【兄だったモノ】33話あらすじから結末まで全てネタバレ解説

- 鹿ノ子は、兄を演じることをやめ、自分の言葉で聖と向き合うことを決意した。
- 聖は、呪いの存在に気づいていながらも、兄を独占したいという罪悪感から「見えないふり」をしていたことを告白した。
- 彼は、自分が騎一郎にとって鹿ノ子の「愛の代用品」でしかなかったと信じていた。
- 最後に聖は、「俺を好きになってくれるか」と問いかけながら、鹿ノ子にキスをした。
【兄だったモノ】第33話をネタバレありでわかりやすく解説する
聖からの、あまりにも切実な問いかけと、突然のキス。これまで冷静を装ってきた鹿ノ子の心は、ついに限界を超えます。今回は、彼女の精神が、聖の抱える闇と共鳴し、恐ろしくも美しい悪夢の世界へと迷い込む様が描かれます。
キスの後で
乱れる心
自分は周りからも大人っぽいと褒められ、冷静な方だと自負していた。しかし、聖の濡れた瞳に見つめられ、キスをされた今、鹿ノ子の頭の中は真っ白になっていました。 聖は、そんな彼女の様子を「そんなジロジロ見んのよ…」と、悪戯っぽく笑います。そして、「今日は途中で御預け」「その代わり」と、鹿ノ子の耳元で何かを囁き始めました。
聖を蝕んだ者たち
聖の唇が耳に触れる、その瞬間。鹿ノ子の混乱した頭の隅で、場違いな思考が巡ります。 右手の包帯、身体に散らばる傷。 東雲騎一郎が、西迫正義が、そして他の男たちが、この身体をどうやって辱めたのか。 彼女の思考は、聖への同情と、彼を傷つけた者たちへの静かな怒りに満ちていました。
EAT ME ―私を食べて―
不思議の国のアリス
その時、鹿ノ子の意識は、突如として奇妙な世界へと迷い込みます。 それは、まるで『不思議の国のアリス』のような食卓。アリスの姿をした鹿ノ子の前に、「EAT ME(私を食べて)」と書かれた銀食器が置かれます。 蓋が開けられると、そこにあったのは、料理として美しく盛り付けられた、聖の上半身でした。 食卓には、ウサギやドードー鳥といった、動物の仮面を被った者たちが集っています。彼らは一斉に、聖の身体にナイフとフォークを突き立てるのでした。
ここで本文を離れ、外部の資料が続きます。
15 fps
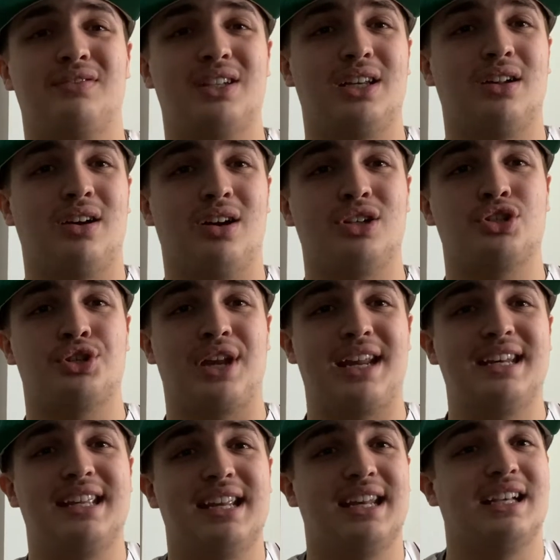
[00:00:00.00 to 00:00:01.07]
to
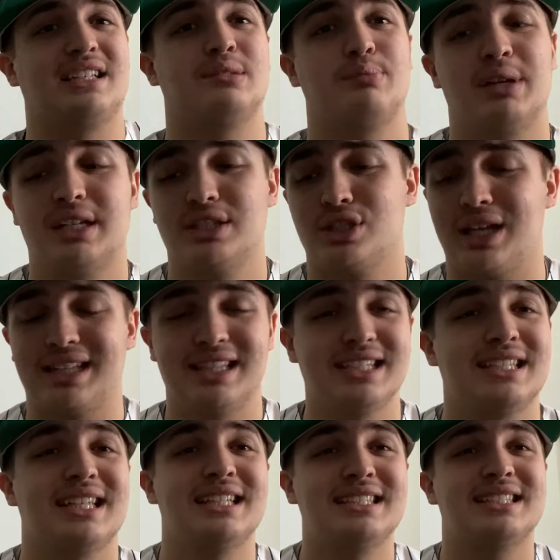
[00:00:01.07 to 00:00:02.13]
180 innings pitched. Like, this
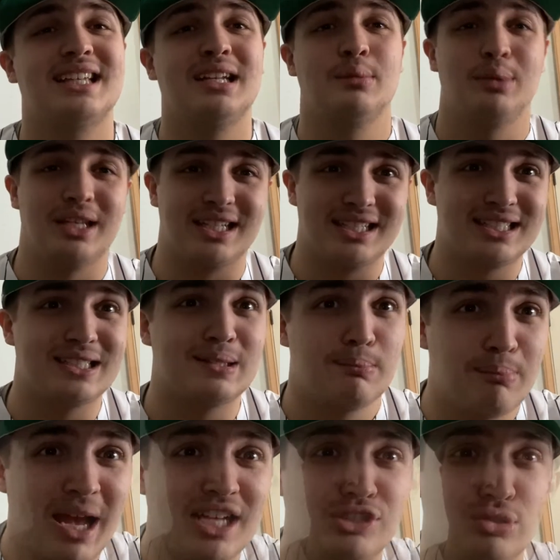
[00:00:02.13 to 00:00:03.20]
kid is going to be
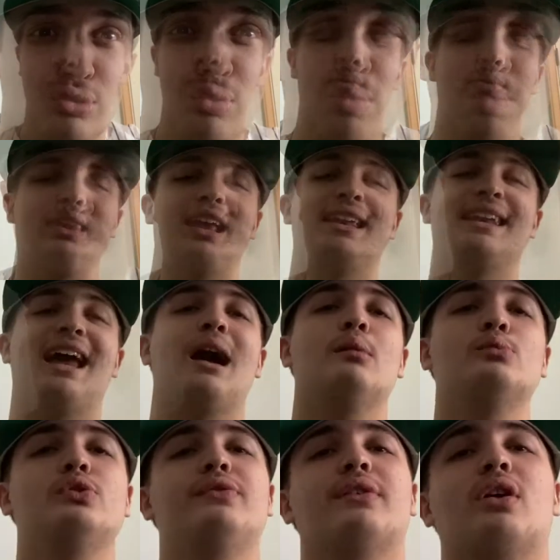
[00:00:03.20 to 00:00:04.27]
special. Now,
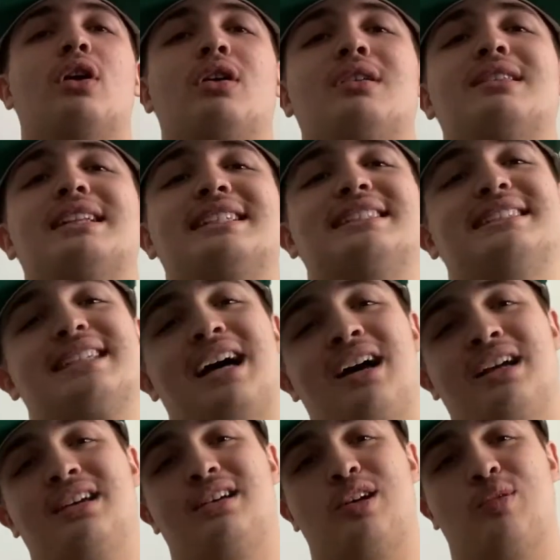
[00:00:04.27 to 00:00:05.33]
moving on to the Cy
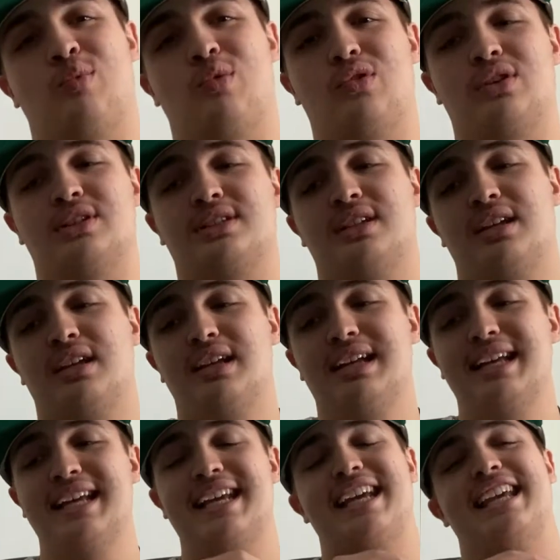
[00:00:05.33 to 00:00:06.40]
Young Awards.
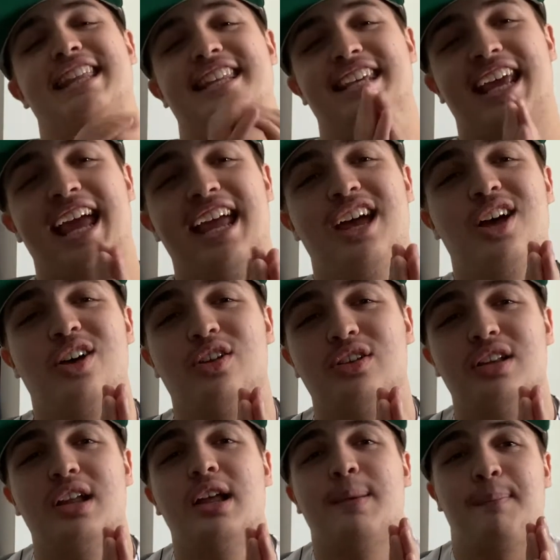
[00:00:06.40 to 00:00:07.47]
In the
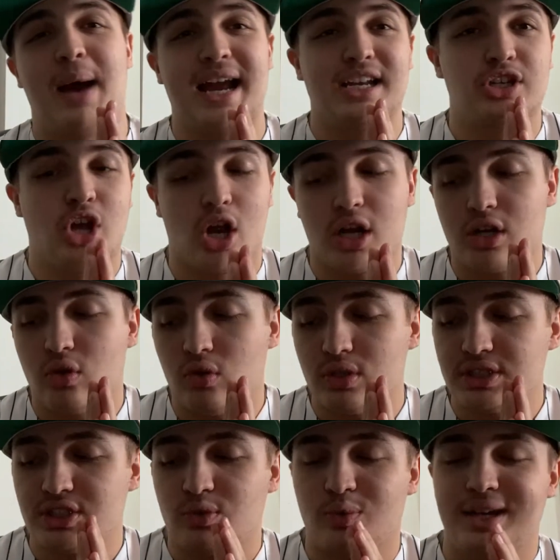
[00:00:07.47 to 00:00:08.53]
AL, my dark
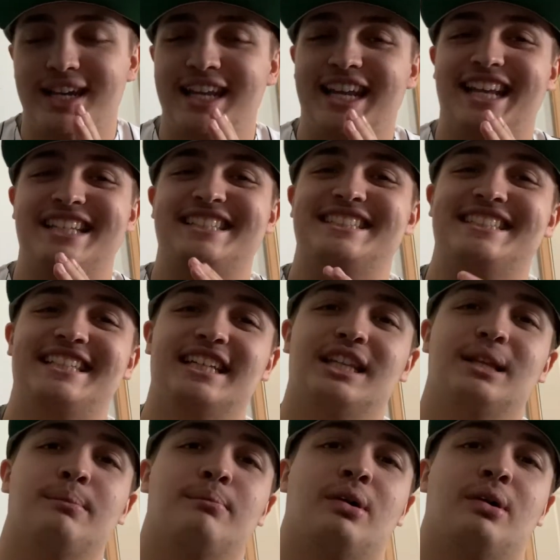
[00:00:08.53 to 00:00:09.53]
horse to win it is Dylan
鹿ノ子もまた、その肉を口に運ぶことを強要されます。 悪夢から覚めた彼女は、あまりの恐怖に息を荒げ、聖から大きく身を引いていました。自分が今見たものが、誰かの記憶や感情と重なって見えたのだと、彼女は直感します。 そんな彼女の様子に、聖は驚いたような表情を浮かべるのでした。
【兄だったモノ】33話を読んだ感想(ネタバレあり)
今回は、息を呑むほど美しく、そして底知れぬほど恐ろしい回でした。 これまでのホラー展開とは一線を画す、芸術的で、悪夢のような『不思議の国のアリス』のシーン。聖さんが、彼に関わってきた人間たち(兄、西迫、そして鹿ノ子自身も含むのかもしれません)によって、いかに「消費」され、「食い物にされてきた」か。その比喩表現として、これ以上ないほど的確で、残酷な描写でした。動物の仮面を被った者たちの姿は、聖を愛するという名目で彼を食い物にしてきた人々の、欲望の象徴なのでしょう。
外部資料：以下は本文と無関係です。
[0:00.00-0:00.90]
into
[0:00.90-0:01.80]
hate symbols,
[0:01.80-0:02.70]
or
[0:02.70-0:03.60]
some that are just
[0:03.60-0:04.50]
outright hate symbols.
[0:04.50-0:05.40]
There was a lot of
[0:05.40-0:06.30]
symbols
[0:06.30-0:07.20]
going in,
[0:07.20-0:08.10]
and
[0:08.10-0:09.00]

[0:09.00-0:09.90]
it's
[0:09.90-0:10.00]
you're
そして、そのグロテスクな光景を見てしまった鹿ノ子ちゃん。彼女の精神が、ついに聖さんの抱える闇の深淵に触れてしまった瞬間でした。これまで彼女は、兄の呪いという「外部」の恐怖と戦ってきました。しかし、これからは聖自身の「内側」に潜む、おぞましいトラウマとも向き合わなければならないのかもしれません。 最後に聖さんが驚いた表情をしていたのが、また不気味でした。彼は、鹿ノ子ちゃんが何を見たのか、わかっているのでしょうか。あまりにも謎が多く、考察が捗る回でした。
【兄だったモノ】33話のネタバレまとめ
- 聖とのキスにより、鹿ノ子の心は激しく動揺する。
- 鹿ノ子は、聖の身体に残る傷を見ながら、彼がこれまで受けてきたであろう仕打ちに思いを馳せる。
- その瞬間、鹿ノ子は『不思議の国のアリス』をモチーフにした悪夢のような幻覚を見る。
- 幻覚の中で、聖の身体が料理として食卓に並べられ、動物の仮面を被った者たちに食べられていた。
- 悪夢から覚め、恐怖に震える鹿ノ子に対し、聖は驚いたような表情を浮かべていた。